→ WORK TO BE COMPLETED
What you output must match the entries exactly, apart from the pictures, which are left out.

→ SOURCE MATERIAL
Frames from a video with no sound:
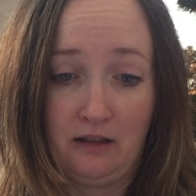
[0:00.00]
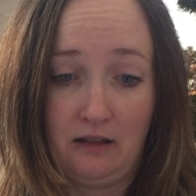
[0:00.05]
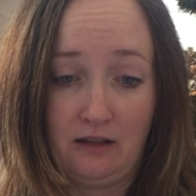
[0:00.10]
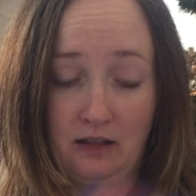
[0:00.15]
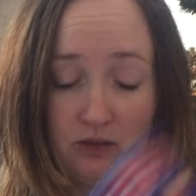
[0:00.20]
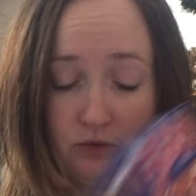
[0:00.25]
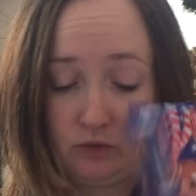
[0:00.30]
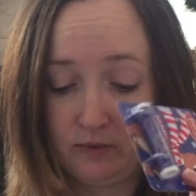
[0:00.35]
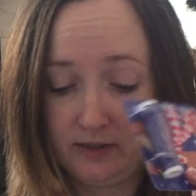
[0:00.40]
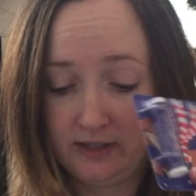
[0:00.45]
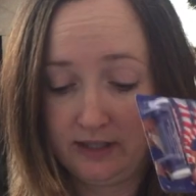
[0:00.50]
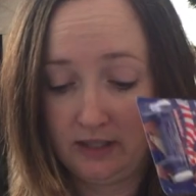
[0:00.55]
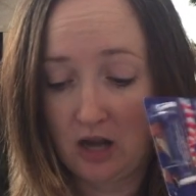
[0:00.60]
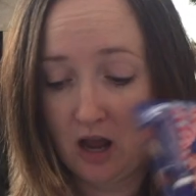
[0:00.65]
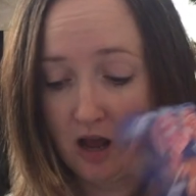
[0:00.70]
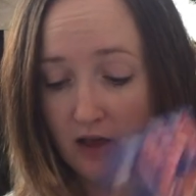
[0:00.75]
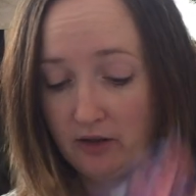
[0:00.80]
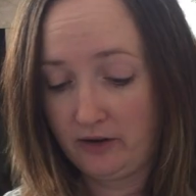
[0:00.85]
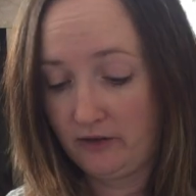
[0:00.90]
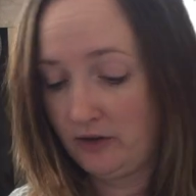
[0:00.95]
This one was a
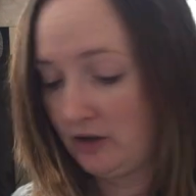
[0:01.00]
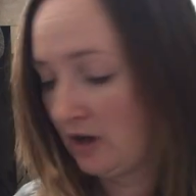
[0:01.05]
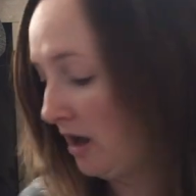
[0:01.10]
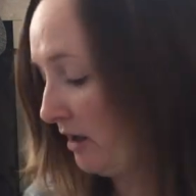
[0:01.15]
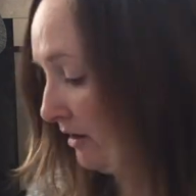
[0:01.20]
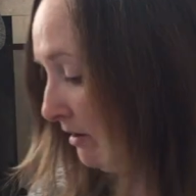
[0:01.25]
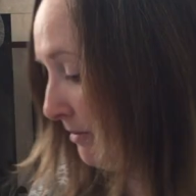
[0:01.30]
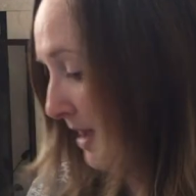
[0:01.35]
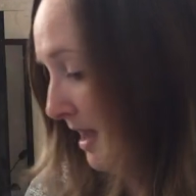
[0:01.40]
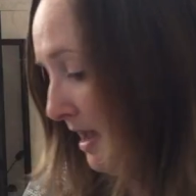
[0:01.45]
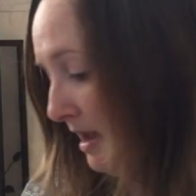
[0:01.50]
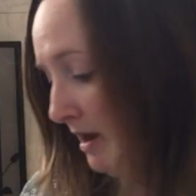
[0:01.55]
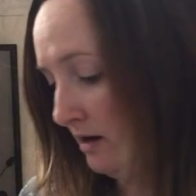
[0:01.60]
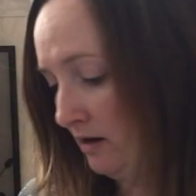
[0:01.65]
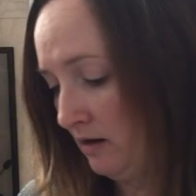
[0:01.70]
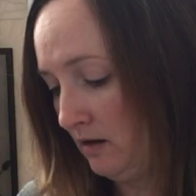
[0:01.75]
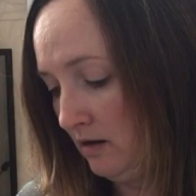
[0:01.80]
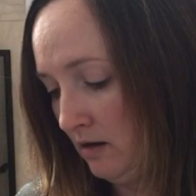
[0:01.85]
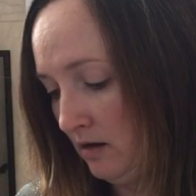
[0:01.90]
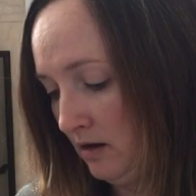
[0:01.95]
dollar in the dollar
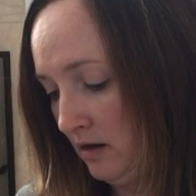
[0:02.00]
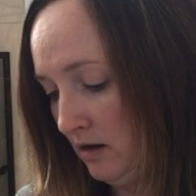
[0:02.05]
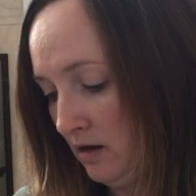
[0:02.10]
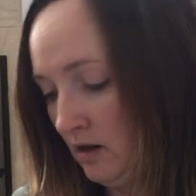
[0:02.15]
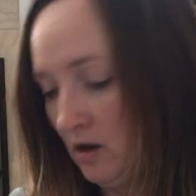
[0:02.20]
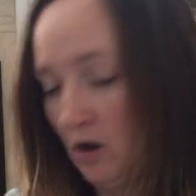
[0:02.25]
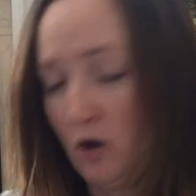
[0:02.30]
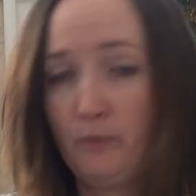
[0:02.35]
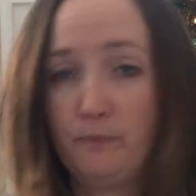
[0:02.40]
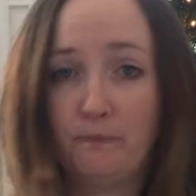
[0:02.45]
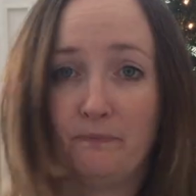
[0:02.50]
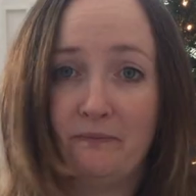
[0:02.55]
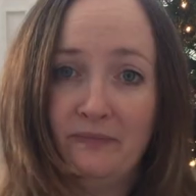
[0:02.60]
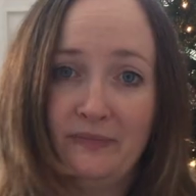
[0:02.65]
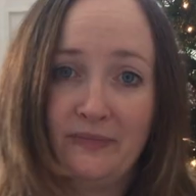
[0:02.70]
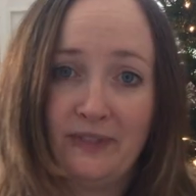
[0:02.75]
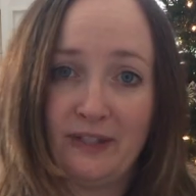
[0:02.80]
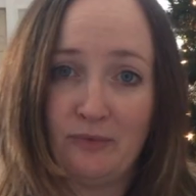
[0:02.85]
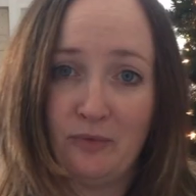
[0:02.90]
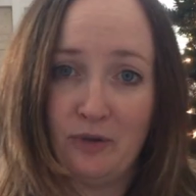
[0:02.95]
bin.
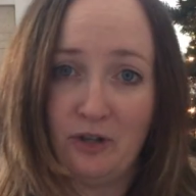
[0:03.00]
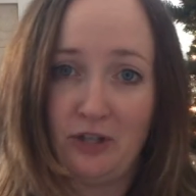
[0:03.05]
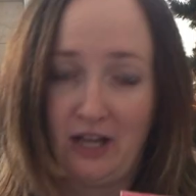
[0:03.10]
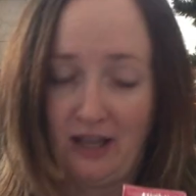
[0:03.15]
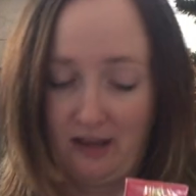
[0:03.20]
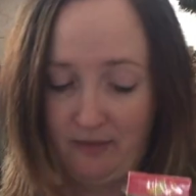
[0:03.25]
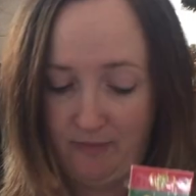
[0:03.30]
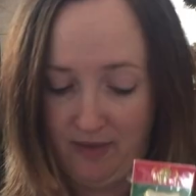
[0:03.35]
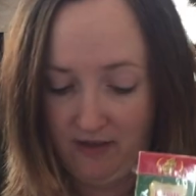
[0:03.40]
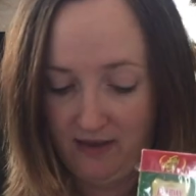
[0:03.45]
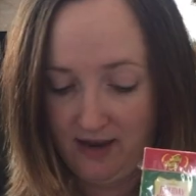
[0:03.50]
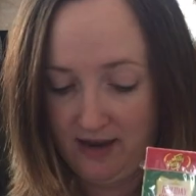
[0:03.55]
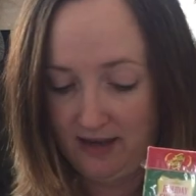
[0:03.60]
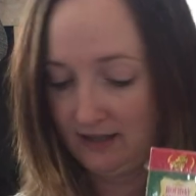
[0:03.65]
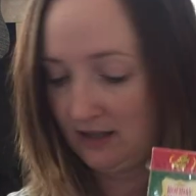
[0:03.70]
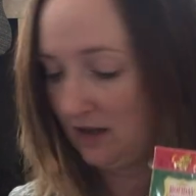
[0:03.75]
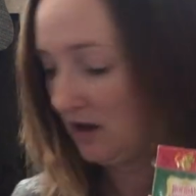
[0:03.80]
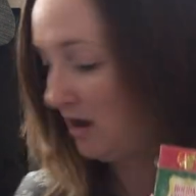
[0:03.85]
Some more Jelly Bellies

→ ANSWER SECTION
Frames from a video with no sound:
[0:00.00]
[0:00.05]
[0:00.10]
[0:00.15]
[0:00.20]
[0:00.25]
[0:00.30]
[0:00.35]
[0:00.40]
[0:00.45]
[0:00.50]
[0:00.55]
[0:00.60]
[0:00.65]
[0:00.70]
[0:00.75]
[0:00.80]
[0:00.85]
[0:00.90]
[0:00.95]
This one was a
[0:01.00]
[0:01.05]
[0:01.10]
[0:01.15]
[0:01.20]
[0:01.25]
[0:01.30]
[0:01.35]
[0:01.40]
[0:01.45]
[0:01.50]
[0:01.55]
[0:01.60]
[0:01.65]
[0:01.70]
[0:01.75]
[0:01.80]
[0:01.85]
[0:01.90]
[0:01.95]
dollar in the dollar
[0:02.00]
[0:02.05]
[0:02.10]
[0:02.15]
[0:02.20]
[0:02.25]
[0:02.30]
[0:02.35]
[0:02.40]
[0:02.45]
[0:02.50]
[0:02.55]
[0:02.60]
[0:02.65]
[0:02.70]
[0:02.75]
[0:02.80]
[0:02.85]
[0:02.90]
[0:02.95]
bin.
[0:03.00]
[0:03.05]
[0:03.10]
[0:03.15]
[0:03.20]
[0:03.25]
[0:03.30]
[0:03.35]
[0:03.40]
[0:03.45]
[0:03.50]
[0:03.55]
[0:03.60]
[0:03.65]
[0:03.70]
[0:03.75]
[0:03.80]
[0:03.85]
Some more Jelly Bellies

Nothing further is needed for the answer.